4) When I try to terminate the three processes, sem2_task would hand and I cannot kill it. Interestingly, if I start another program that does a similar semaphore communication, sem2_task is finally released. Indeed, when I start this other program, the three processes (sem1_task, sem2_task, sem3_task) start running again, until they hang again.
5) I appended the little test program I used -- it is called xtest_xeno_sem.c
I compile with:
gcc -o xtest -I/usr/xenomai/include -D_GNU_SOURCE -D_REENTRANT -Wall -pipe -D__XENO__ -lnative -L/usr/xenomai/lib -lxenomai -lpthread -lrt -lrtdk -lnative test_xeno_sem.c
To create three communicating processes on different cores, I execute:
terminal1> xtest 1 1
terminal2> xtest 2 1
terminal3> xtest 3 1
To create three communicating processes on ONE core, I execute:
terminal1> xtest 1 0
terminal2> xtest 2 0
terminal3> xtest 3 0
6) I haven't tested the other commits yet -- this comes next. But maybe the information above already tells you all you need to know.

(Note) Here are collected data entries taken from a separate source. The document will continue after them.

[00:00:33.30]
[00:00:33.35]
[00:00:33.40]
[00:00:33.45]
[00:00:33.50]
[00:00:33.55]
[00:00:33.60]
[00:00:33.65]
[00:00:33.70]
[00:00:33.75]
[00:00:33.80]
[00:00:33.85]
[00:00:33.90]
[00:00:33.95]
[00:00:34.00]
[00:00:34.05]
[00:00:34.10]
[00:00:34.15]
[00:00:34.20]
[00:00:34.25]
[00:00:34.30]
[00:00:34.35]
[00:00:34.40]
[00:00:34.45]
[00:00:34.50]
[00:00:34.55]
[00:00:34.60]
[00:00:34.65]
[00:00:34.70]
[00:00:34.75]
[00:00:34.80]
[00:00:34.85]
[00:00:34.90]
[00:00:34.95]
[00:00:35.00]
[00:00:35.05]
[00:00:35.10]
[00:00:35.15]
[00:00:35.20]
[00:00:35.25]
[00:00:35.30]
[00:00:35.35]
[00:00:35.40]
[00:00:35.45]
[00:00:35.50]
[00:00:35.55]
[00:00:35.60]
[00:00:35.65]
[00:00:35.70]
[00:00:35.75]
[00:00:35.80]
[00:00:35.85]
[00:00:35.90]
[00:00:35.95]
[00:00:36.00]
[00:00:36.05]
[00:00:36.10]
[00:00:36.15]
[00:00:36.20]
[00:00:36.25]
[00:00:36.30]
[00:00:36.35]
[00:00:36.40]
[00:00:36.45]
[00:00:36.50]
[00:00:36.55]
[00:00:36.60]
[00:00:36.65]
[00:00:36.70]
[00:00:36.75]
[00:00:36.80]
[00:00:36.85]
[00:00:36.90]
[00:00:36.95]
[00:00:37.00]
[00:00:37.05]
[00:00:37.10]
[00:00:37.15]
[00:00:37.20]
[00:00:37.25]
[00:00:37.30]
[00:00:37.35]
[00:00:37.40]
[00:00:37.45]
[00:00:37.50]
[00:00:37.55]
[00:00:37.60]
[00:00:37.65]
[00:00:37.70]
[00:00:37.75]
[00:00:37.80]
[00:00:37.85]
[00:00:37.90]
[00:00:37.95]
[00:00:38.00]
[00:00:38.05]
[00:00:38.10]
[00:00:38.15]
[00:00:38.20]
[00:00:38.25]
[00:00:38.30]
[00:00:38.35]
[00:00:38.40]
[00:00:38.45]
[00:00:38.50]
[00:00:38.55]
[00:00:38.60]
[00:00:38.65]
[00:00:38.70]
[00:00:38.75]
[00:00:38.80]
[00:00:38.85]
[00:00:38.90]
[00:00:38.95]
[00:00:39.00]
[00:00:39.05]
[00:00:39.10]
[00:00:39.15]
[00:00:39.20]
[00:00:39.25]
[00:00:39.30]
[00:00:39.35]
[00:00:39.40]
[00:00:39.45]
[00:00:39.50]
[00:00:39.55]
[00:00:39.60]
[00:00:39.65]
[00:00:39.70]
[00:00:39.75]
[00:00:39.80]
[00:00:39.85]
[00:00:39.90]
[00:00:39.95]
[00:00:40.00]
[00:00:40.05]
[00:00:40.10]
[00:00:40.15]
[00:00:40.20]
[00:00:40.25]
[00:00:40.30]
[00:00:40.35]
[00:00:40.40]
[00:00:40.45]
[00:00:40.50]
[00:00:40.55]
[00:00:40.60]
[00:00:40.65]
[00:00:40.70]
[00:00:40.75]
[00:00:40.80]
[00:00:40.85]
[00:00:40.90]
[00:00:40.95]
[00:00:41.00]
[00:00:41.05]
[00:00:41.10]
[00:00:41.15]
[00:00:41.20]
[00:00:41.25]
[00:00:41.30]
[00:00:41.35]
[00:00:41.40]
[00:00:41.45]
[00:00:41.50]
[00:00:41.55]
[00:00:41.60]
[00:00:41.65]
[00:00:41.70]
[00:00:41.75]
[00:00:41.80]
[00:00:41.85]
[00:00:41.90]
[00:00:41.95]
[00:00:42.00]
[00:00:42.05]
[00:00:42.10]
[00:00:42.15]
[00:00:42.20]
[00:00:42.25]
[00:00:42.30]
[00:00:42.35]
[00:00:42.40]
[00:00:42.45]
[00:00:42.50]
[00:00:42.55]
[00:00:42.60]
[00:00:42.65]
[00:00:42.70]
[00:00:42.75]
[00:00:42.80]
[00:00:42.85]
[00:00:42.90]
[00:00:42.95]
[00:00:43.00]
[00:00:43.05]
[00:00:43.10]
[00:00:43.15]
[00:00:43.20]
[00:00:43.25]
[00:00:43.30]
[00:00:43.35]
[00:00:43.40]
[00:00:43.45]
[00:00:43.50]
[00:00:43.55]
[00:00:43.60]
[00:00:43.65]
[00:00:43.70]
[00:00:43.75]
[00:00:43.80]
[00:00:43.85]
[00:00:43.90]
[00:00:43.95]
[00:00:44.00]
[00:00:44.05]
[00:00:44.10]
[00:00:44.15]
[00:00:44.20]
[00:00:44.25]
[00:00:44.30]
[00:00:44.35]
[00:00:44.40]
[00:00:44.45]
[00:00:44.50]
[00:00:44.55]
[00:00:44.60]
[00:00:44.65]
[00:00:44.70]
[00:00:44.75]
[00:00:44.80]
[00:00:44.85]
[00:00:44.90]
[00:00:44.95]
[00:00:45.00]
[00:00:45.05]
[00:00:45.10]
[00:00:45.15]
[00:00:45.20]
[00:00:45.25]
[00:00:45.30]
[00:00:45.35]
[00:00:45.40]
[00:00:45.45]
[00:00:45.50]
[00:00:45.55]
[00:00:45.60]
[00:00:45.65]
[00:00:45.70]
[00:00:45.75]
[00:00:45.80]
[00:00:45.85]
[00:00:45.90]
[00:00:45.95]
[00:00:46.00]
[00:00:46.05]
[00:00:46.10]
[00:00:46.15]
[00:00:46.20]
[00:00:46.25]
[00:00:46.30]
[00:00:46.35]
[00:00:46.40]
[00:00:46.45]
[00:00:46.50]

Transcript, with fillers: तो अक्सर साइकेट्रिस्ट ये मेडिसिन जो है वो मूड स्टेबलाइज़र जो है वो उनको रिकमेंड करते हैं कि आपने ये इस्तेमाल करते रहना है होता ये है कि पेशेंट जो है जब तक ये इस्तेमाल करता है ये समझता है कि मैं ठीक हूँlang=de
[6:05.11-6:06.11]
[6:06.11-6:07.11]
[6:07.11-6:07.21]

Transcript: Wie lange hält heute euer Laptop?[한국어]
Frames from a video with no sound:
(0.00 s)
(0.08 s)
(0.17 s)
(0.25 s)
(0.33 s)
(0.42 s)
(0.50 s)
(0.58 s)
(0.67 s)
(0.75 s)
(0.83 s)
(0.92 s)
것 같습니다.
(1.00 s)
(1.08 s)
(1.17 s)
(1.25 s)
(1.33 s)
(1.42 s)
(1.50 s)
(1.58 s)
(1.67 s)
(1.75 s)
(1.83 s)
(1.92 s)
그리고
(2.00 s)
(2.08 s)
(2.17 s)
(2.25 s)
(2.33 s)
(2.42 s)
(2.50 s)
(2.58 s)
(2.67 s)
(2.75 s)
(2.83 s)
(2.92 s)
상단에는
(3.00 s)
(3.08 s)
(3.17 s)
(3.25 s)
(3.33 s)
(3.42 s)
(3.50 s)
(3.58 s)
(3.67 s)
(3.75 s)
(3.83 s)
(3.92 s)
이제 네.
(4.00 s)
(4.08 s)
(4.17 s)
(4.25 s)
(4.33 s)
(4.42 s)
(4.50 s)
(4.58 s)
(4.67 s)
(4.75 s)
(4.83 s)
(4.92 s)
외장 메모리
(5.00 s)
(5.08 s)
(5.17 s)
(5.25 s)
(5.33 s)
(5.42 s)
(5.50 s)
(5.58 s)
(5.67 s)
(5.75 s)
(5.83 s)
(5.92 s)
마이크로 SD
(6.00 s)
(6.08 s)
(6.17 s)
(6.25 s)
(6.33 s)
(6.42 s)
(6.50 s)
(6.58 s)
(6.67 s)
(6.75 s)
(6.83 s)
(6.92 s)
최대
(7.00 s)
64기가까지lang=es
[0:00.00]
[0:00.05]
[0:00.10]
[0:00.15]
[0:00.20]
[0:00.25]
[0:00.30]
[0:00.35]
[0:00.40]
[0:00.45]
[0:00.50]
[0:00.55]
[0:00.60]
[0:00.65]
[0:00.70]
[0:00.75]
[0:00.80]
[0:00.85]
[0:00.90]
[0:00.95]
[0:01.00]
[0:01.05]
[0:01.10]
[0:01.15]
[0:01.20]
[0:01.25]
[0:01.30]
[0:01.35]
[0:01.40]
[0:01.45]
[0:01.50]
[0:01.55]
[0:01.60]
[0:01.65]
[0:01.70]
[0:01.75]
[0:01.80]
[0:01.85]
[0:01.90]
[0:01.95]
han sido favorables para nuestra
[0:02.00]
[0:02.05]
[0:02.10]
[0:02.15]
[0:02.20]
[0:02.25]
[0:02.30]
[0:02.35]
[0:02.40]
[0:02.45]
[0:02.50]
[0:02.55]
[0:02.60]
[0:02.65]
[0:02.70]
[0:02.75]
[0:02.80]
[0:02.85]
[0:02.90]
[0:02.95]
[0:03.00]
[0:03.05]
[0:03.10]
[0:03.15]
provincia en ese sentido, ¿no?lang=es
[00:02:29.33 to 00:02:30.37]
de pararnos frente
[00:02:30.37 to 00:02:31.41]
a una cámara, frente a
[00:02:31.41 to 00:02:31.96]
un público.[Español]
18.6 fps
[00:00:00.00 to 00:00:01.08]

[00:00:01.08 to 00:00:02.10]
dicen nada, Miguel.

Best wishes, and, as always, a thousand thanks for your kind help!
-Stefan
------------------------------------------- test_xeno_sem.c ------------------------------------------------------------------------
[-- Attachment #2: test_xeno_sem.c --]
[-- Type: application/octet-stream, Size: 2636 bytes --]
#include <stdio.h>
#include <sys/mman.h>
#include <native/timer.h>
#include <native/task.h>
#include <native/mutex.h>
#include <native/heap.h>
#include <native/sem.h>
#include <pthread.h>
#include <fcntl.h>
#include <unistd.h>
#include <time.h>
#include <errno.h>
#include <rtdk.h>
int
main(int argc, char**argv)
{
int rc;
RT_SEM sem1;
RT_SEM sem2;
RT_SEM sem3;
RT_SEM *sem_give,*sem_wait;
char sem1_name[]="sem1";
char sem2_name[]="sem2";
char sem3_name[]="sem3";
long del;
int multicore = 0;
if (argc < 2) {
printf("too few arguments\n");
return 0;
}
if (argc > 2) {
sscanf(argv[2],"%d",&multicore);
}
// lock all of the pages currently and pages that become
// mapped into the address space of the process
mlockall(MCL_CURRENT | MCL_FUTURE);
// establish semaphores
rc = rt_sem_bind(&sem1,sem1_name,TM_NONBLOCK);
if (rc) {
rc = rt_sem_create(&sem1,sem1_name,0,S_FIFO);
if (rc) {
printf("Error: rt_sem_create returned %d\n",rc);
return 0;
}
}
rc = rt_sem_bind(&sem2,sem2_name,TM_NONBLOCK);
if (rc) {
rc = rt_sem_create(&sem2,sem2_name,0,S_FIFO);
if (rc) {
printf("Error: rt_sem_create returned %d\n",rc);
return 0;
}
}
rc = rt_sem_bind(&sem3,sem3_name,TM_NONBLOCK);
if (rc) {
rc = rt_sem_create(&sem3,sem3_name,0,S_FIFO);
if (rc) {
printf("Error: rt_sem_create returned %d\n",rc);
return 0;
}
}
// create a simple back-and-forth communication
if (argv[1][0] == '1') {
printf("wait for 1, give 2\n");
sem_wait = &sem1;
sem_give = &sem2;
del = 1000000;
rc=rt_task_shadow(NULL,"sem1_task",50,T_FPU|T_CPU(1*multicore));
if (rc != 0) {
printf("rc = %d\n",rc);
return 0;
}
} else if (argv[1][0] == '2') {
printf("wait for 2, give 3\n");
sem_wait = &sem2;
sem_give = &sem3;
del = 2000000;
rc=rt_task_shadow(NULL,"sem2_task",50,T_FPU|T_CPU(2*multicore));
if (rc != 0) {
printf("rc = %d\n",rc);
return 0;
}
} else {
printf("wait for 3, give 1\n");
sem_wait = &sem3;
sem_give = &sem1;
del = 3000000;
rc=rt_task_shadow(NULL,"sem3_task",50,T_FPU|T_CPU(3*multicore));
if (rc != 0) {
printf("rc = %d\n",rc);
return 0;
}
}
rt_sem_v(sem_give);
while (1) {
rc = rt_sem_p(sem_wait,TM_INFINITE);
if (rc != 0) {
printf("rc = %d\n",rc);
return 0;
}
rt_task_sleep((RTIME) del);
rt_sem_v(sem_give);
}
rt_sem_delete(&sem1);
rt_sem_delete(&sem2);
return 0;
}
[-- Attachment #3: Type: text/plain, Size: 2194 bytes --]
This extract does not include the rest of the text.